When a woman walks into the oncologist’s office, she’s usually not alone. In fact, a new study finds that half of women have at least three people standing behind them, sitting next to them or waiting at home to help.
In most cases, these support people are going with the patient to appointments, taking notes, finding additional resources and helping talk through treatment options.
“People just diagnosed with cancer are often scared and overwhelmed. Having another person to help them process information is important,” says Lauren P. Wallner, Ph.D., MPH, assistant professor of general medicine and epidemiology at the University of Michigan. Wallner is the lead author of the paper, published in the journal Cancer.
“Physicians need to recognize that women involve other people in their treatment decisions. These people represent an important group to provide information about treatment options,” Wallner notes.
The study surveyed 2,502 women with early stage breast cancer about two months after they had surgery. Women were asked to list specific individuals who were involved in helping them make a treatment decision.
Half of the respondents listed at least three people and 20 percent listed two people. Only 10 percent said they had no personal decision support network. Nearly three-quarters of women said their support network talked with them about their treatment options and frequently attended their appointments.
African-American and Latina women reported larger networks than white women. Women who were married or partnered also reported more support.
Even among women without a partner or spouse, many had large support networks. Women reported children, friends, siblings, parents and other relatives were involved in their decision-making.
“Minority women tend to have larger networks, so clinicians should also be aware that there could be differences in the number of people patients might be involving. And these networks go beyond just a partner or spouse,” Wallner says.

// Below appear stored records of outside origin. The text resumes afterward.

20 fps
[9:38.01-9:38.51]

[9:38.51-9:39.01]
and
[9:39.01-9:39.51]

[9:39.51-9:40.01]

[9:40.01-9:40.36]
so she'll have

Larger support networks were associated with more deliberation about treatment, which the researchers suggest could be critical as treatment options become more complex. More deliberation suggests patients are thinking through pros and cons, discussing it with others and weighing the decision carefully.

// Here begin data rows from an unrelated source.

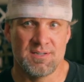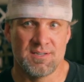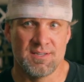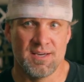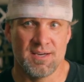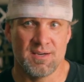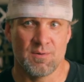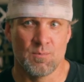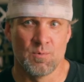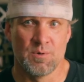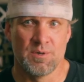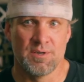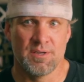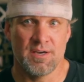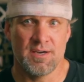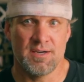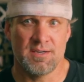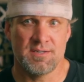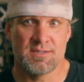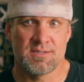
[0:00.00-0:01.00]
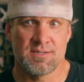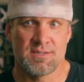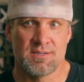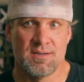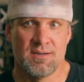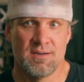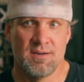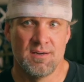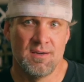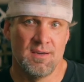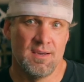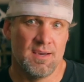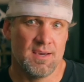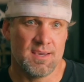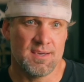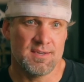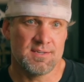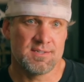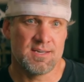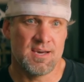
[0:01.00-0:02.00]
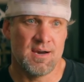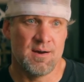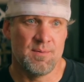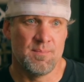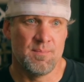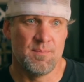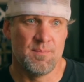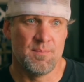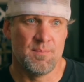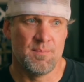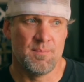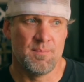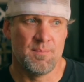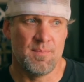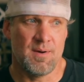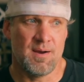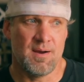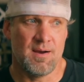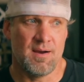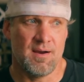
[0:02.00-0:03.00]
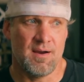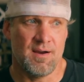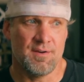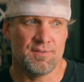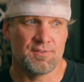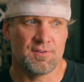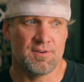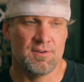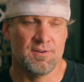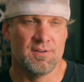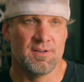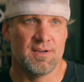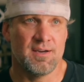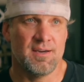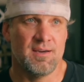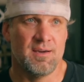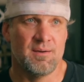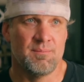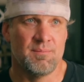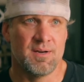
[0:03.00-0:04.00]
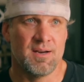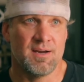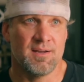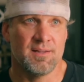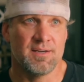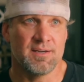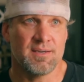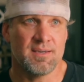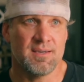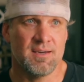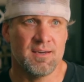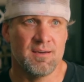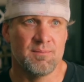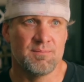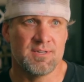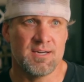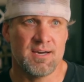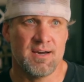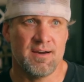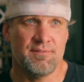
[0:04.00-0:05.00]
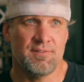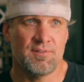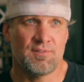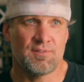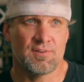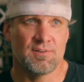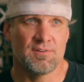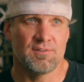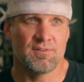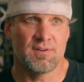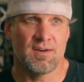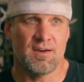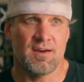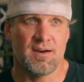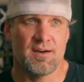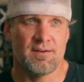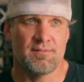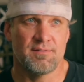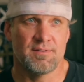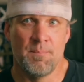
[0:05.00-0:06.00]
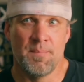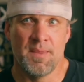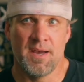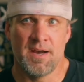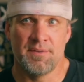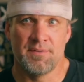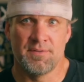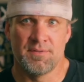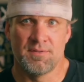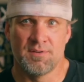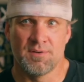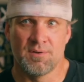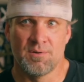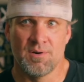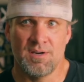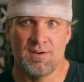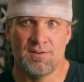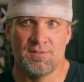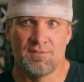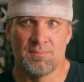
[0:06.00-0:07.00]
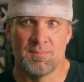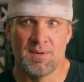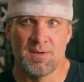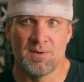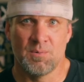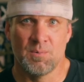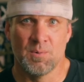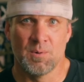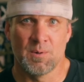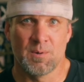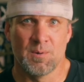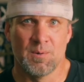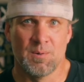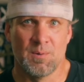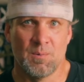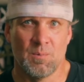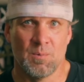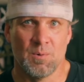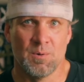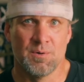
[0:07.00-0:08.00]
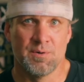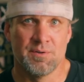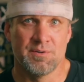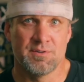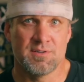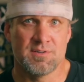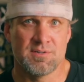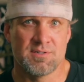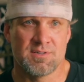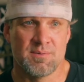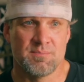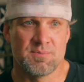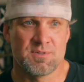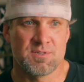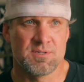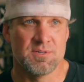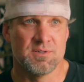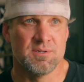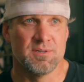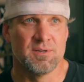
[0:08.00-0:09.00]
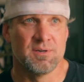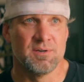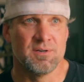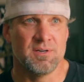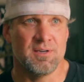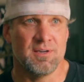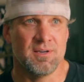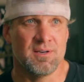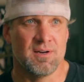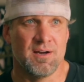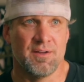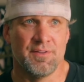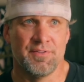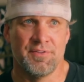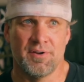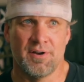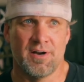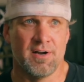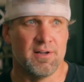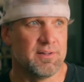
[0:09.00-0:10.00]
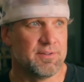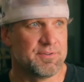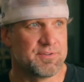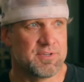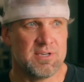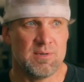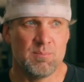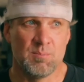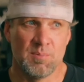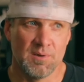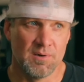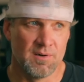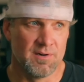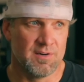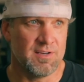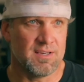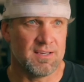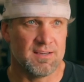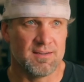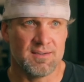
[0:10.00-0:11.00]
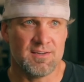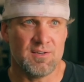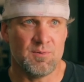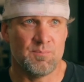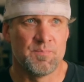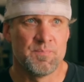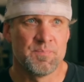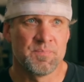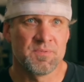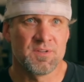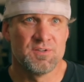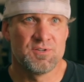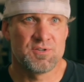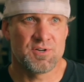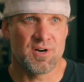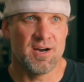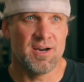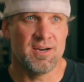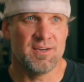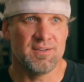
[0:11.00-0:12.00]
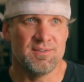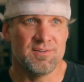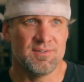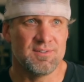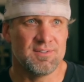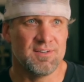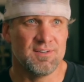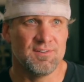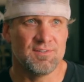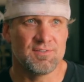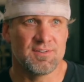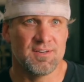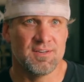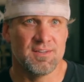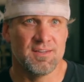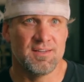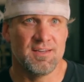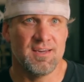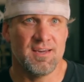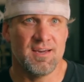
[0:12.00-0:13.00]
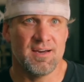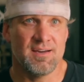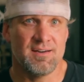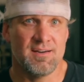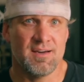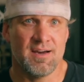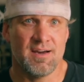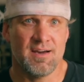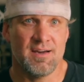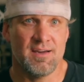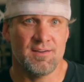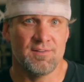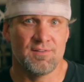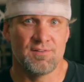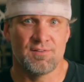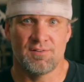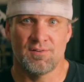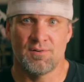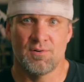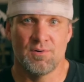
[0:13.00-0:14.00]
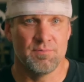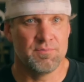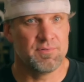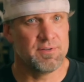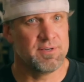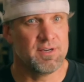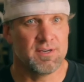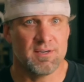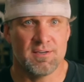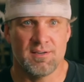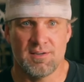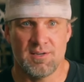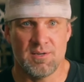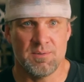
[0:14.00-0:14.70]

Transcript: to like realize, I guess, how skilled I am and how lucky I am to have the skills I have. I'm not the greatest metal worker in the world because I'm still learning, and I'll keep learning and keep trying new things till the day I die. And so hopefully I can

“When patients are diagnosed with cancer, there’s this rush to get through the treatment process. But for patients with early stage breast cancer, they have some time to decide on their treatment choice,” Wallner says.

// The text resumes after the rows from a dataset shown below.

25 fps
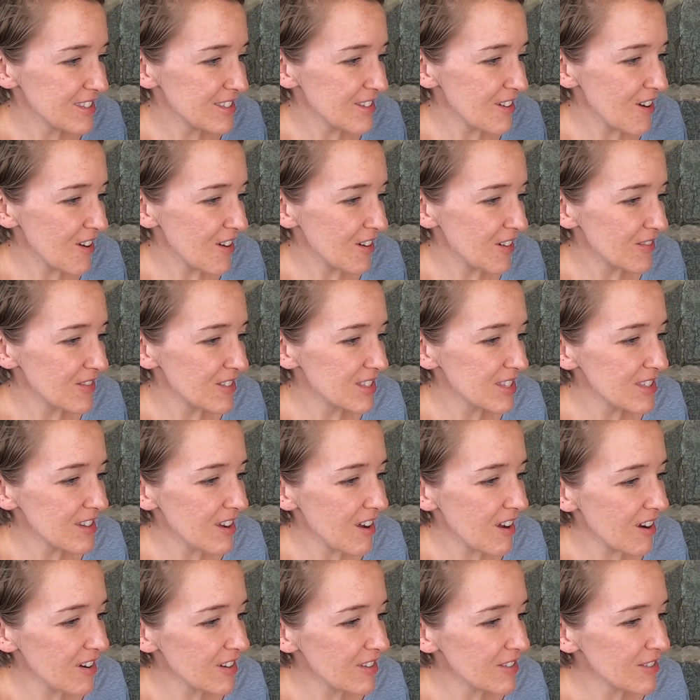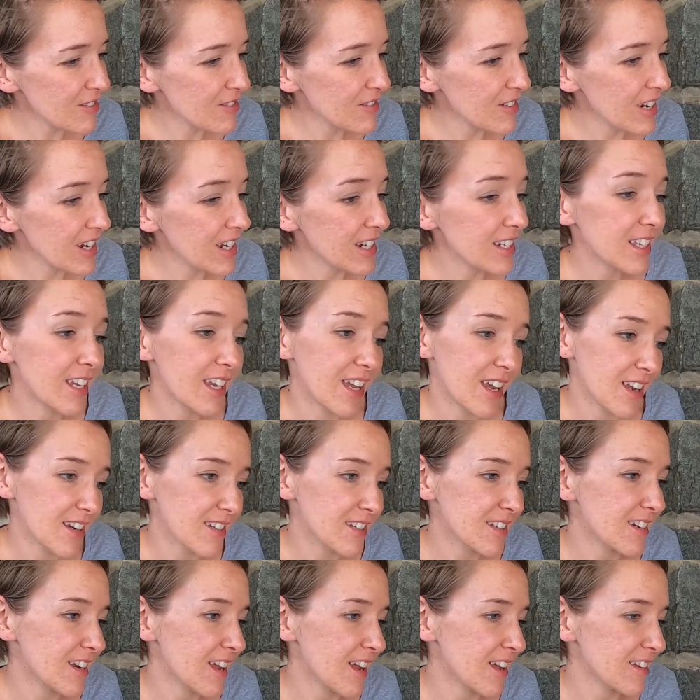Song of Song, the Grand
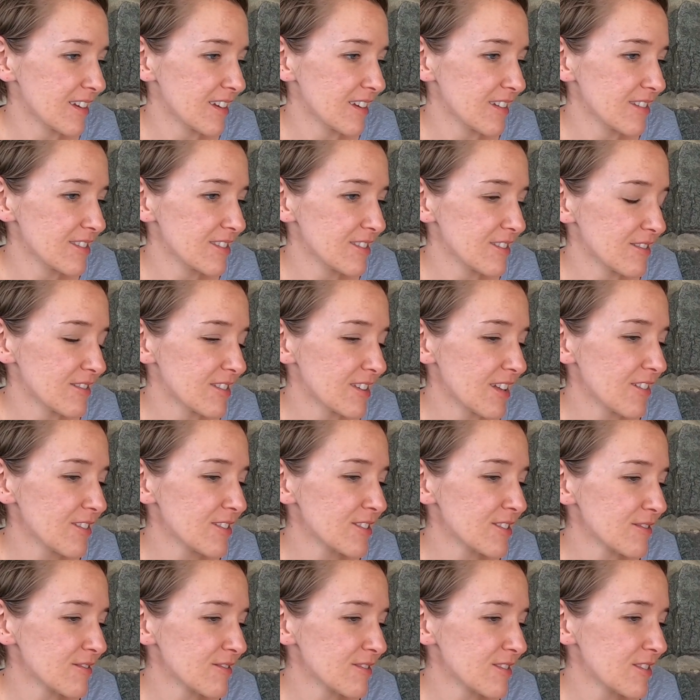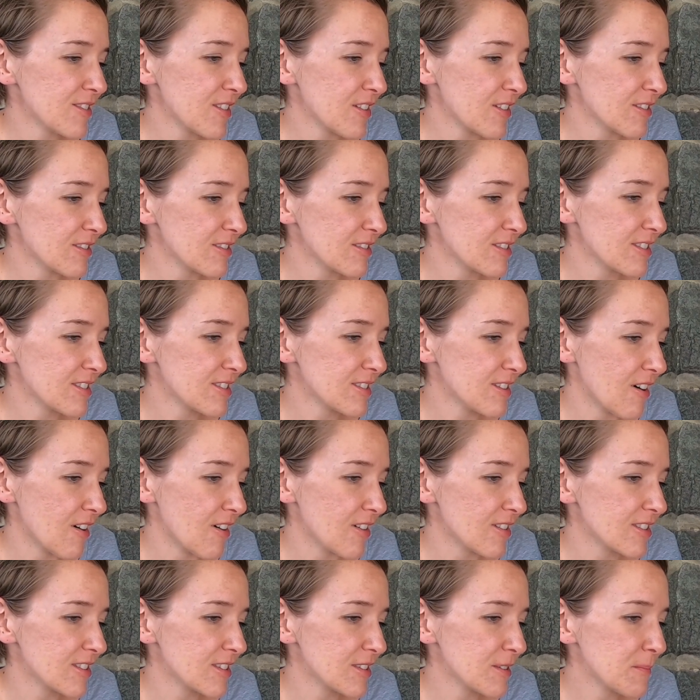Canyon at Yellowstone. Yellowstone
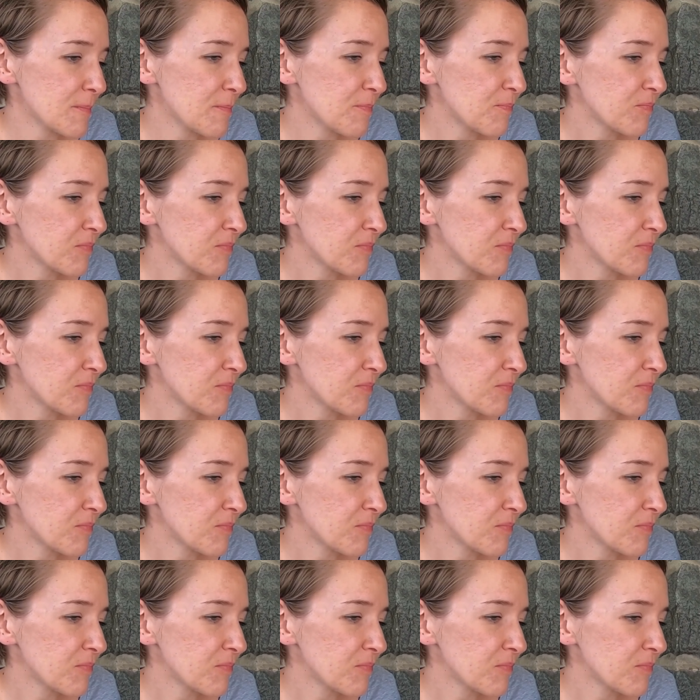thoughts.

“The idea that women are discussing their options more with their family and friends and potentially thinking through that decision more carefully is reassuring. Engaging these informal support networks could be a way to prevent women from rushing into something,” she says.
The researchers recommend physicians incorporate family and friends into the conversation, delivering information and decision aids to everyone in the room, as well as providing information that can be shared with those back at home.
Typically, decision aids and other materials are written for the patient. Wallner says this study suggests the need to broaden these materials to include family and friends who play a role in helping a woman understand her treatment choices.
“When considering these complex treatment options and going through these complex decisions, it’s beneficial to have the support of other people. This helps women feel supported in their decisions,” Wallner says.
At the same time, women without a support network may need extra help or information during the decision process, Wallner points out.
“It starts with something as simple as physicians asking patients who is helping them make their treatment decisions. That can then guide the conversation, such as the amount of resources the physician provides and to whom they communicate that information,” she says.